The tube appears to be 7" outside diameter with a 3/8" wall thickness, which would explain the 3/16" fillet leg size clarification on the weld symbol, since standard fillet leg length would be 3/8" for a 3/8" thick tube welded to a 1/2" thick flange.

Why there would be a temporary backing bar behind a fillet joint I have no idea. That part makes no sense to me. There doesn't appear to be any place to put a temporary backing bar on the joint in the drawing. Possibly the 1/4" thick plate that fits inside the tube is what the 'T' is referring to on the weld symbol? Maybe that's being used a backing ring, or is it part of the finished part?

enlpck
02-06-2009, 11:25 AM
Reading from the reference line:

Side opposite arrow:
slot coverage at root (not sure about the T)

On arrow side:
Groove weld, single bevel (the tube end gets the bevel)
followed by a 45 deg fillet weld with 3/16 legs

see http://www.welding.com/weld_symbols_welding_symbols.shtml

Oldiron2
02-06-2009, 11:53 AM
I don't know weld symbols well so won't even try to discuss that, but the diagram indicates to me that the flange has been machined from thicker stock, leaving the raised collar improperly labeled a 'rolled pl'. for both locating and structural purposes.

gaustin
02-06-2009, 12:43 PM
The notation of DEGREE for a fillet weld is not a standard weld symbol.

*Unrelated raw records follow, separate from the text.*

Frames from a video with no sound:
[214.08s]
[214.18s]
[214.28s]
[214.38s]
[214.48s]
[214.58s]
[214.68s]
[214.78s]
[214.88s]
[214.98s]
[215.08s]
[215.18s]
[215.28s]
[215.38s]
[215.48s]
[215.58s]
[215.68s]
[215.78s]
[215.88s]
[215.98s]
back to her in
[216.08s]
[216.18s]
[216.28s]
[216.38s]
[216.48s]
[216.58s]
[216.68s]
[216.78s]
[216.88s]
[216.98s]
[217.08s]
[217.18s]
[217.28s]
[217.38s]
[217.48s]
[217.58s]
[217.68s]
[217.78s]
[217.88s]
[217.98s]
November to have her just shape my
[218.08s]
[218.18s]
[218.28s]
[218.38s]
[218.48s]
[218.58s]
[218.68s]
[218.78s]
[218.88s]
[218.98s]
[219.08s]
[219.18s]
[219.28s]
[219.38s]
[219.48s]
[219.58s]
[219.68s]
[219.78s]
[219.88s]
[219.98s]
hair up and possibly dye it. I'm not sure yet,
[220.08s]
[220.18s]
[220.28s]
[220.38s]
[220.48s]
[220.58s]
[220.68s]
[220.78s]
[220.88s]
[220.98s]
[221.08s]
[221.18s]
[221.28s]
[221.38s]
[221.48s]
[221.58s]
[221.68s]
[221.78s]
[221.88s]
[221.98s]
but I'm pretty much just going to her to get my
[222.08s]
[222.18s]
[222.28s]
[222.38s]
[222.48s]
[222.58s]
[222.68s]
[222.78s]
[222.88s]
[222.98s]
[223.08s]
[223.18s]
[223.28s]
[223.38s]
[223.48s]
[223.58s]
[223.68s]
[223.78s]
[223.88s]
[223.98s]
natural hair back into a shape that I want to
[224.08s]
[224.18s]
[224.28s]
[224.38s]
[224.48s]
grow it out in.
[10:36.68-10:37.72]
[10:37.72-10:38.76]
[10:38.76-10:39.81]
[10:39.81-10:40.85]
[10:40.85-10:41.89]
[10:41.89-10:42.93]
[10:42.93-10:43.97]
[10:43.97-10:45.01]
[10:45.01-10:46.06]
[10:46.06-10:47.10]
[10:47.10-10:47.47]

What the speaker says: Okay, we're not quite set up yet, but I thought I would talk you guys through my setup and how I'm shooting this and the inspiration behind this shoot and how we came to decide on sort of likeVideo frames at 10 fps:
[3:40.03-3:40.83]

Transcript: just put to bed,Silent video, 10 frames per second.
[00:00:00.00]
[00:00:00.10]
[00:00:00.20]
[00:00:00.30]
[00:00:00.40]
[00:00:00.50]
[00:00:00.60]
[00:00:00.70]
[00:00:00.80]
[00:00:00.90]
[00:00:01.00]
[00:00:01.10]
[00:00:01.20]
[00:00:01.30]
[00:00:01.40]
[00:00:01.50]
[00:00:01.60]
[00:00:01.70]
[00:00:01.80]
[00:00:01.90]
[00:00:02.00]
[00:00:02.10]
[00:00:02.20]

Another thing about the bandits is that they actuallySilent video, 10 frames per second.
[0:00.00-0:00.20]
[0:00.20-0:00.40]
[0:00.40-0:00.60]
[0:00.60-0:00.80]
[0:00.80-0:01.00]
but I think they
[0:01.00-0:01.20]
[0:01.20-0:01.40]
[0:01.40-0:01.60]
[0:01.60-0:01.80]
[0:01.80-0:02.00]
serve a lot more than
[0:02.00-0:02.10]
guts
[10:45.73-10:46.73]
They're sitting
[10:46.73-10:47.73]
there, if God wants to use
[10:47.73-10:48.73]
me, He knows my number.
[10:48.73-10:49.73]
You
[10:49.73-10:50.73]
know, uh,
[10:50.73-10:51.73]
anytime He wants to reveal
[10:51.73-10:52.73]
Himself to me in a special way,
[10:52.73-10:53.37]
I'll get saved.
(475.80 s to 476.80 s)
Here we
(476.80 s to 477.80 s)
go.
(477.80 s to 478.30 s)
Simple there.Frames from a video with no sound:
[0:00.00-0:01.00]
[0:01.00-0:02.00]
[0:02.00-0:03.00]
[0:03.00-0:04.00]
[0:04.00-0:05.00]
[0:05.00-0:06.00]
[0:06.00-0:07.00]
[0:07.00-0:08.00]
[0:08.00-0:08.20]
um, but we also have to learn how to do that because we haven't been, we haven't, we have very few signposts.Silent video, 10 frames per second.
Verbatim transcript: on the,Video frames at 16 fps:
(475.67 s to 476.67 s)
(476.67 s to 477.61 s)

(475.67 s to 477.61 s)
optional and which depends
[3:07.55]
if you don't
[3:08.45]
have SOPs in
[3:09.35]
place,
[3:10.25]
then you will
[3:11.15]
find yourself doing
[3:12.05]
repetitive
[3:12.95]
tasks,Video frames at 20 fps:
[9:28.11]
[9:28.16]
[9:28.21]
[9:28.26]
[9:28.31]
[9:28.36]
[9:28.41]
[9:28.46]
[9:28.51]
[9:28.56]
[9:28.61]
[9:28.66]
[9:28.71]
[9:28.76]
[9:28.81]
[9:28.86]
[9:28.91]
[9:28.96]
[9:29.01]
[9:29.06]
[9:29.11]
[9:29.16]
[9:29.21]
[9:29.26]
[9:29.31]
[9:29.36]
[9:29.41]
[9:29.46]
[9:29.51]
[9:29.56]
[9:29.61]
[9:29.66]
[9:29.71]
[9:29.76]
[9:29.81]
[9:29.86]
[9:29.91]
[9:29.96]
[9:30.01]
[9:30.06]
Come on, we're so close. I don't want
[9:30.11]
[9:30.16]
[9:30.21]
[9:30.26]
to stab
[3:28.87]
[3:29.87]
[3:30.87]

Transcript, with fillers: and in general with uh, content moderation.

If the weld were to be anything besides 45 degrees it would be addressed as an unequal leg fillet with dimensions to the left of the symbol indicating each leg size.

El_Lloydeo
02-06-2009, 05:48 PM
To me, this welding symbol shows a piece of 1 1/2" plate with a 3/8 piece of aluminum tube being welded to it. They have it all jacked up though. Whenever you use a broken arrow with a welding symbol, the plane which the arrow points to is the side that recieves the joint preparation. In this case that would be the plate. How can you put a bevel in the middle of a plate? You can't! Simple mistake though. The arrow (if broken) which this one is, should be pointing to the tube. The tube according to this drawing is to be beveled on the arrow side at an angle of 45 degrees. The groove is to be welded so that no underfill is present, then a fillet weld ( a 3/16" leg size reinforcing fillet weld) is to be deposited over the groove weld. But this fillet weld size cant be correct either. If you bevel a piece of metal which is 3/8" thick, fill the groove then reinforce the joint with a 3/16" fillet weld, you will still have an area above the reinforcing (3/16" to be exact) where the groove weld is still showing. As far as the backing goes, I have never seen the letter T inside or the backing strip. Only R which stands for remove or M which stands for material. The material should be listed in the tail of the symbol. I agree that maybe they want it to be temporary?? I think you should "have a little talk" to whoever wants you to weld this joint like this. The reinforcing fillet weld should be a minimum of 3/8" due to joint design. Ive seen worse symbols than this though. Here is your typical guy drawing welding symbols......

El_Lloydeo
02-06-2009, 06:07 PM
Oh yeah when no depth of preparation and no weld size is listed on the reference line that weld is to be made complete joint penetration. Im also surprised there is no root opening listed. It has to be some form of nonmetallic backing....maybe it stands for tape. Glass tape is a popular form of backing.

kansasduo
02-06-2009, 09:57 PM
I want to thank everyone for their responses. This joint came from state engineering firm. The products we are building are hi way related. I am new to the forum and am amazed at all the very intelligent replies to my thread.Nice to see a bunch of people helping people.
Godspeed
Mike

john.mooretech
02-07-2009, 02:06 PM
hi mike,
gerald was correct in the 'T' meaning temporary for the backing strip. the actual correct symbol is an 'R' in the block, meaning remove after welding. also, the backing strip should have a notation either in the tail or on the print stating what kind of backing was to be used.
see ya,
john

john.mooretech
02-07-2009, 08:02 PM
whups, el lloydeo already had it covered. sorry about that. i'm always late to the party!